Your copy should hold exactly the lines from the one containing "[5:35.31-5:35.51]" through the last line of the entries, and no pictures.

+++ Study material

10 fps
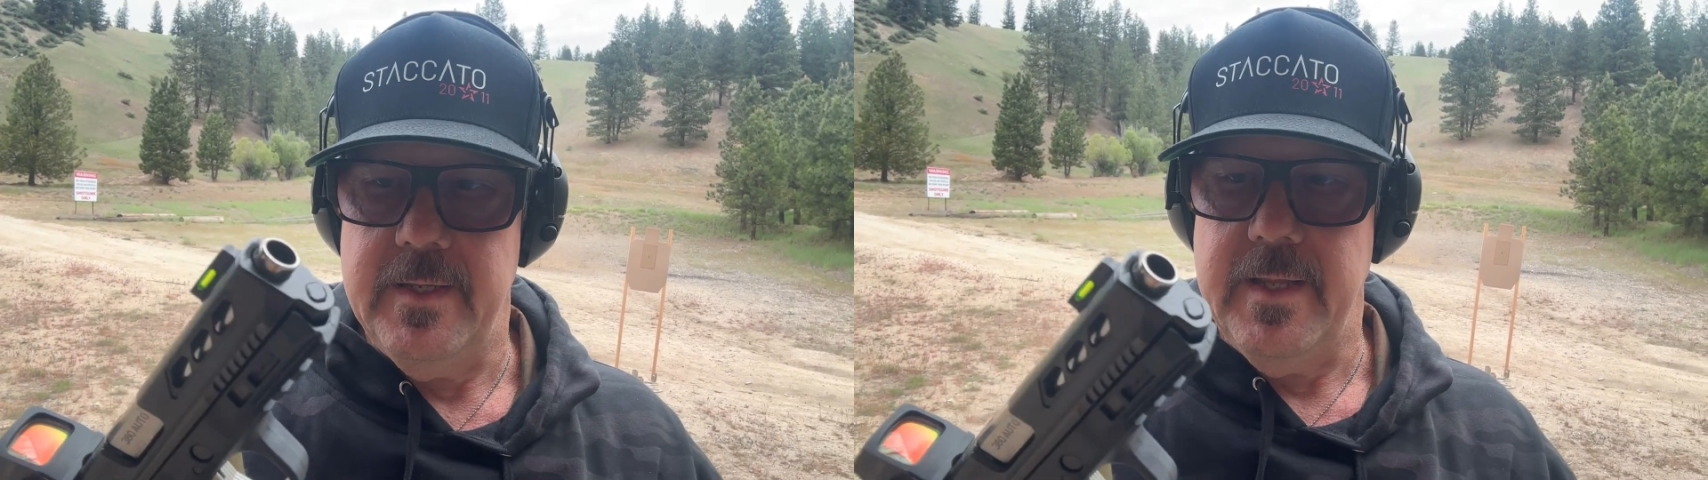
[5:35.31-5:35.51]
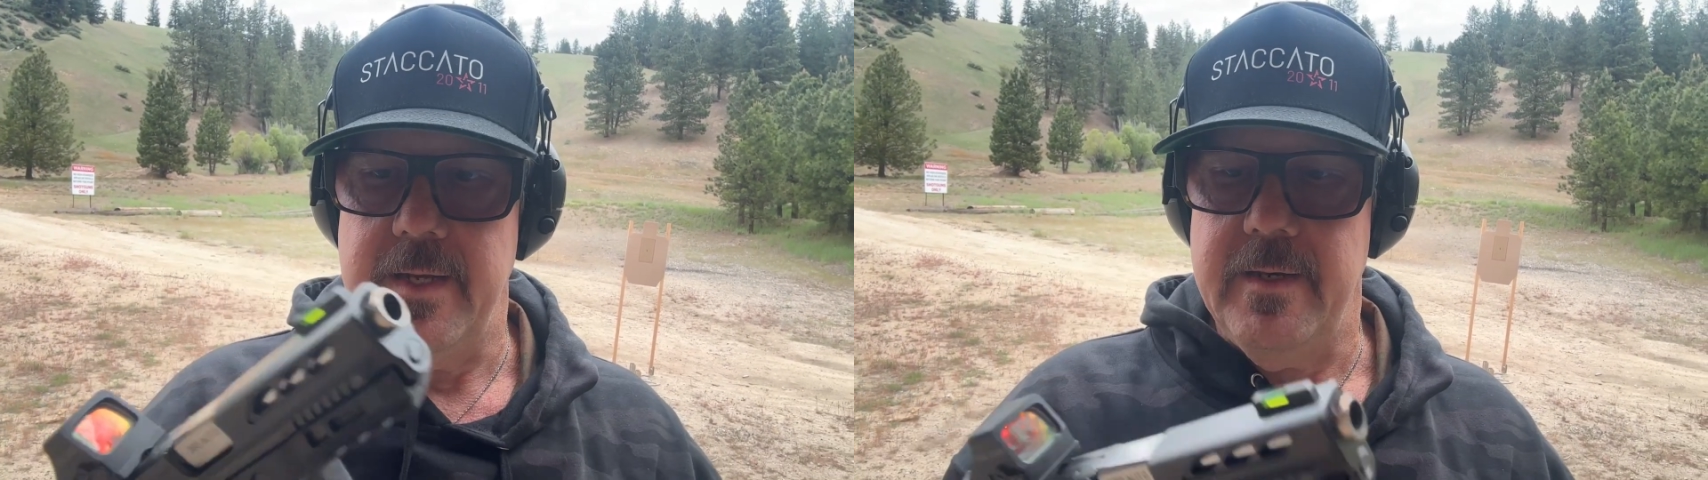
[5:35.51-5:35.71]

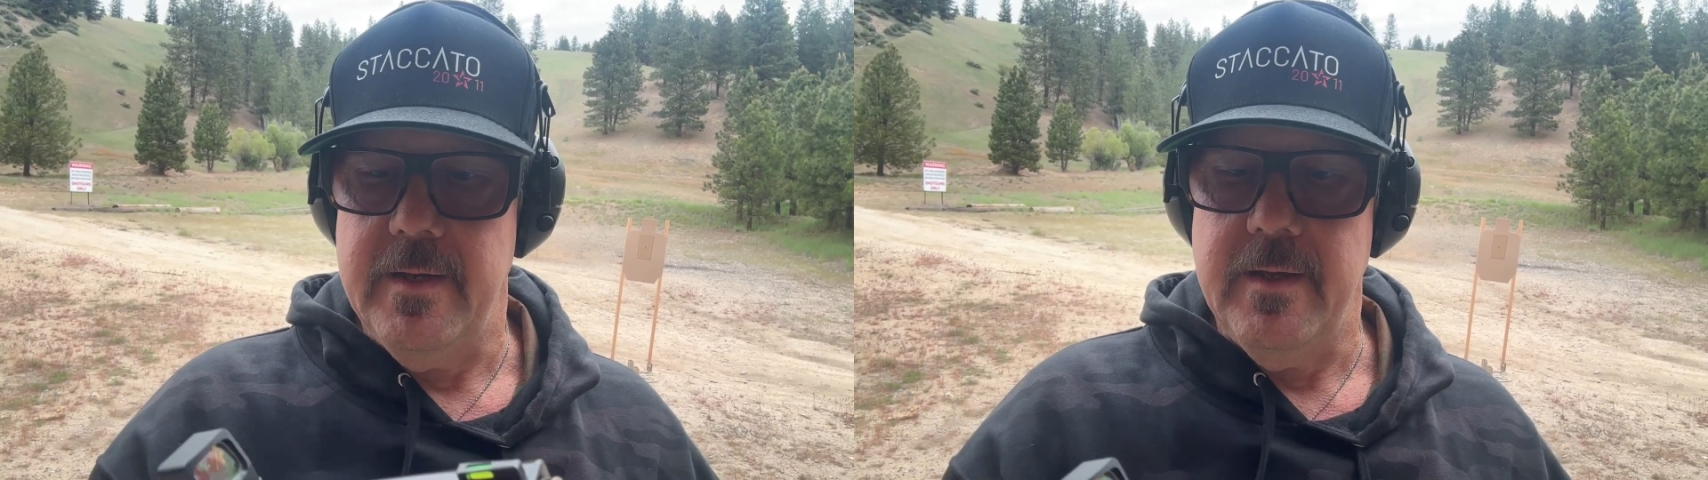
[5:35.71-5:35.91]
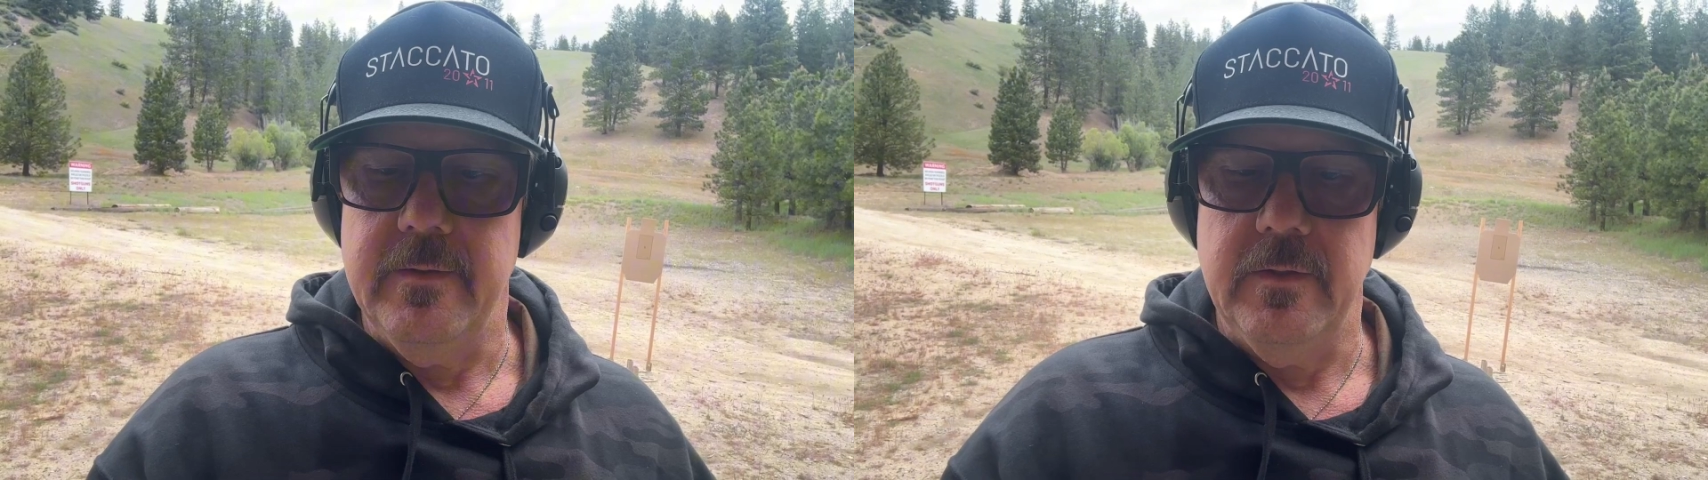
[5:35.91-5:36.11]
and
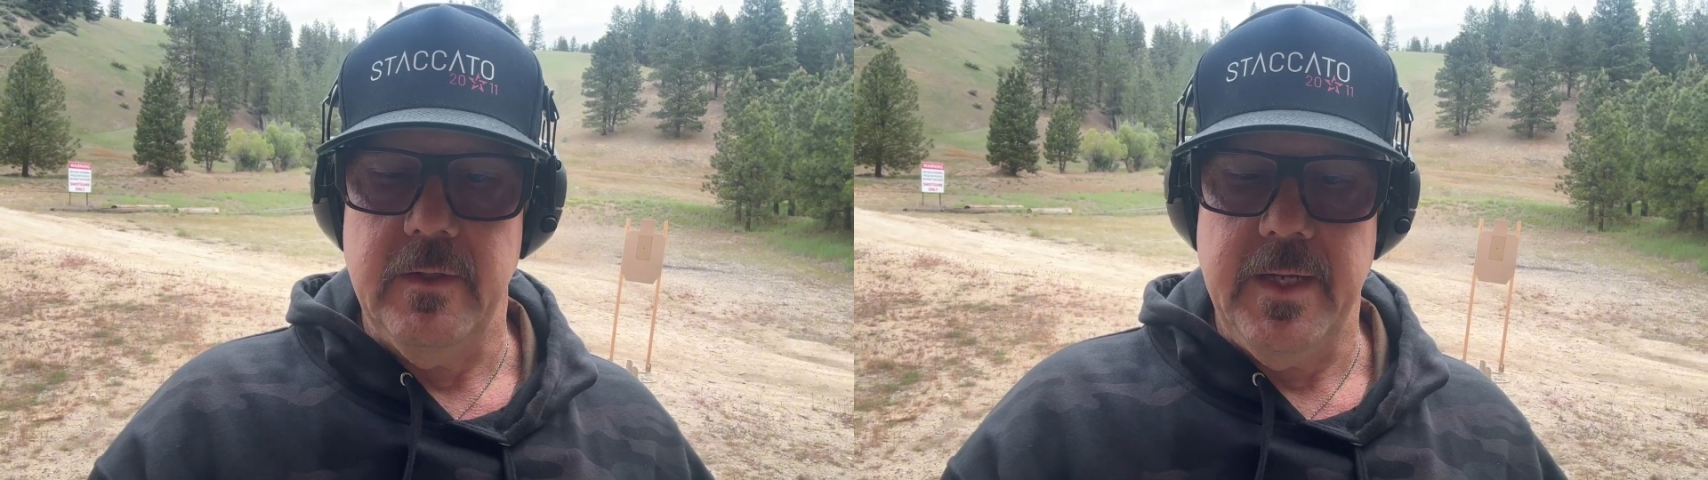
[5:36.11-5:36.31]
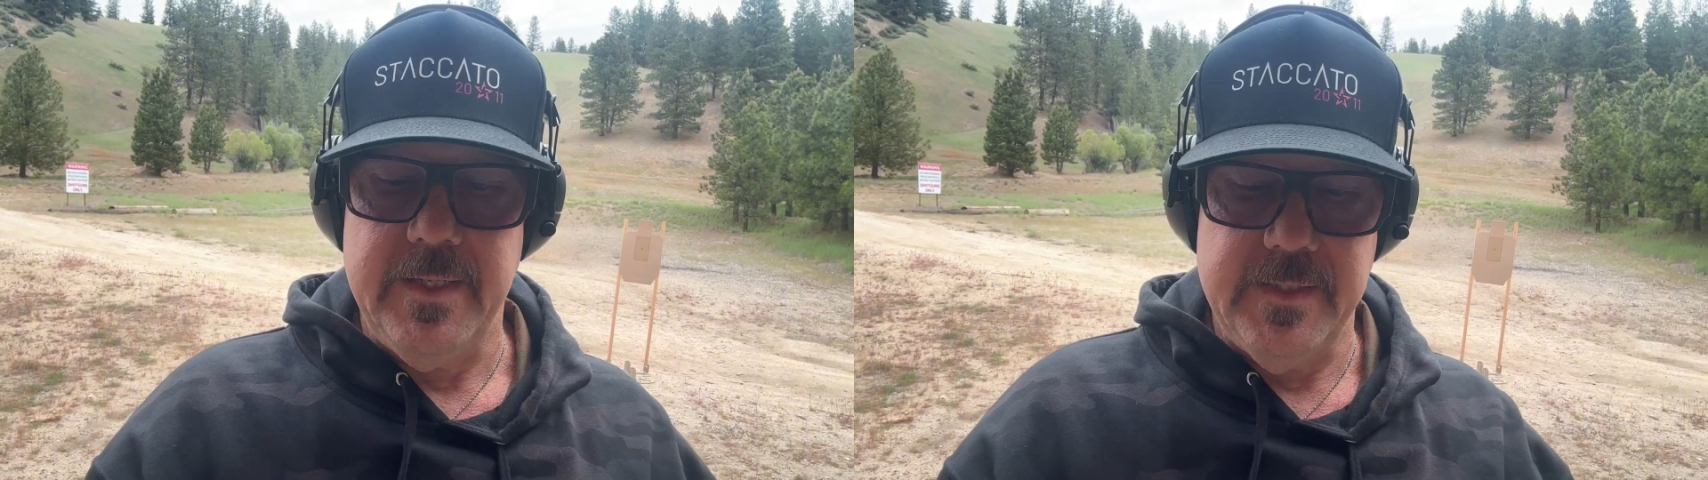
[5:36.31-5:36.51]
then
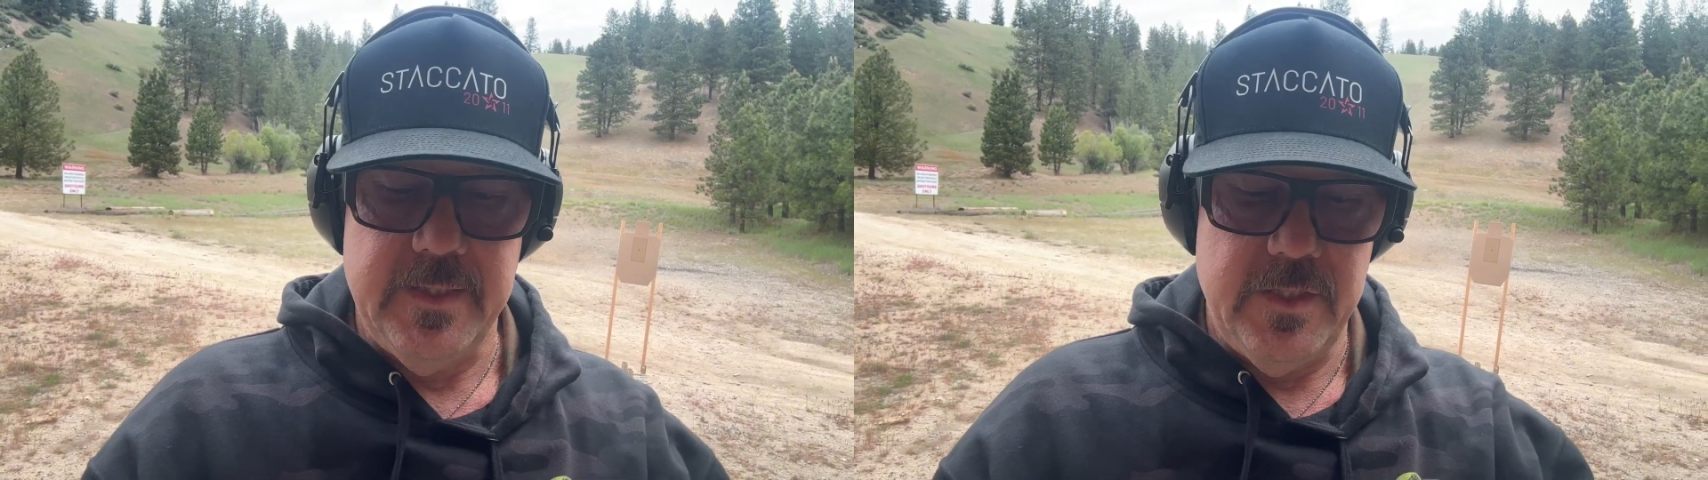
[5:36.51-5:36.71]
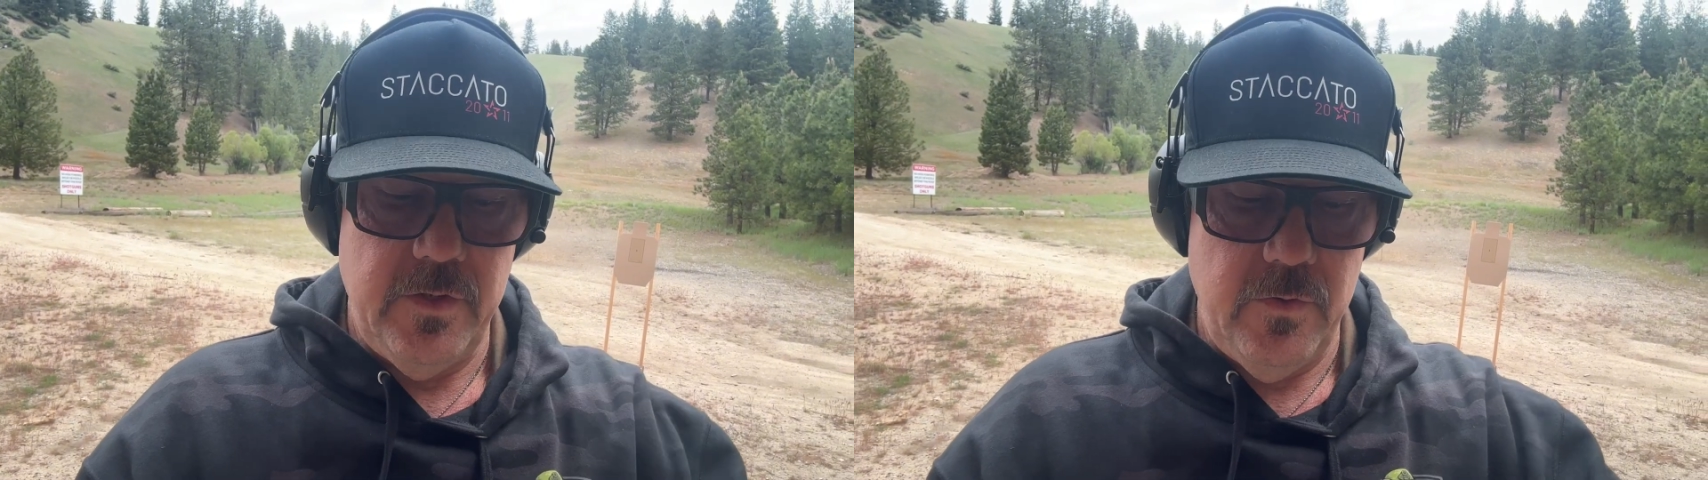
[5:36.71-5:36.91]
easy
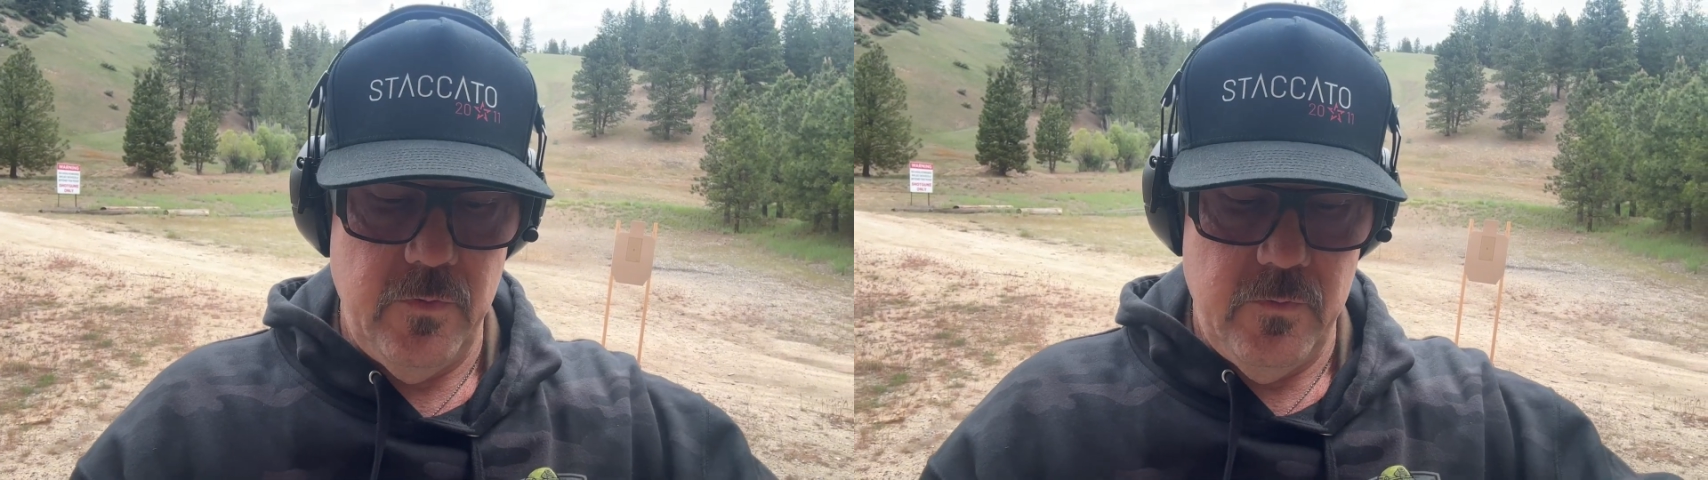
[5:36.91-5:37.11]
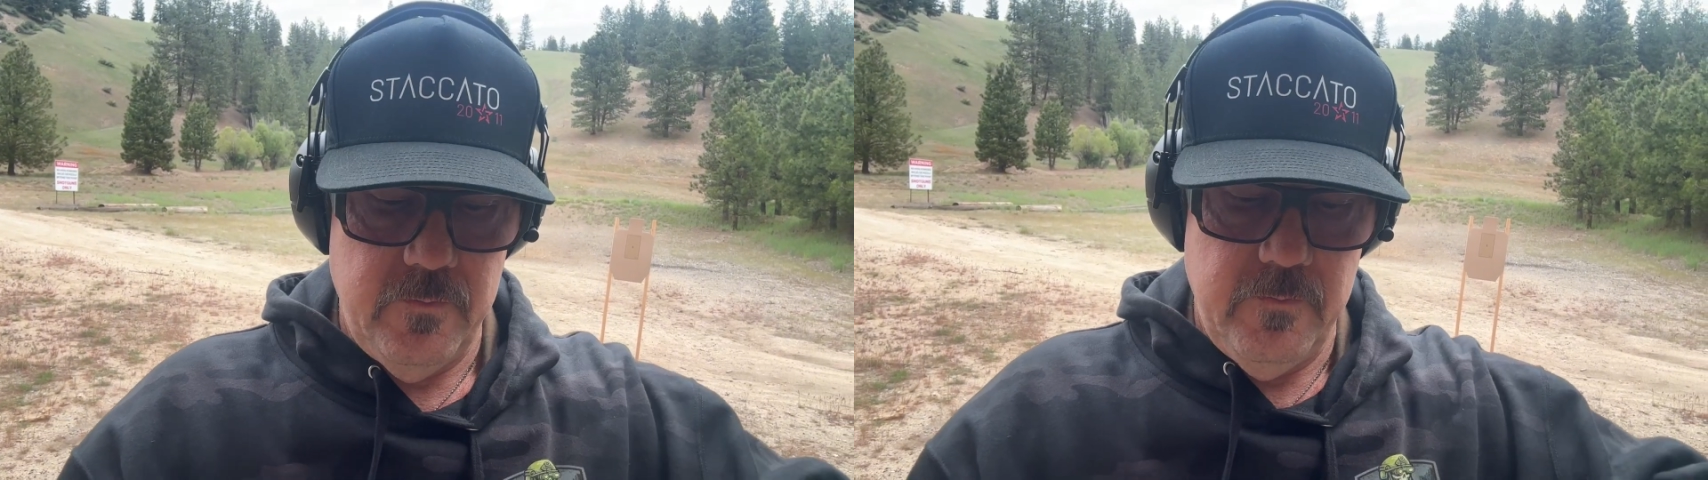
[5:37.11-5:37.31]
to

++++++

Solution —
[5:35.31-5:35.51]
[5:35.51-5:35.71]

[5:35.71-5:35.91]
[5:35.91-5:36.11]
and
[5:36.11-5:36.31]
[5:36.31-5:36.51]
then
[5:36.51-5:36.71]
[5:36.71-5:36.91]
easy
[5:36.91-5:37.11]
[5:37.11-5:37.31]
to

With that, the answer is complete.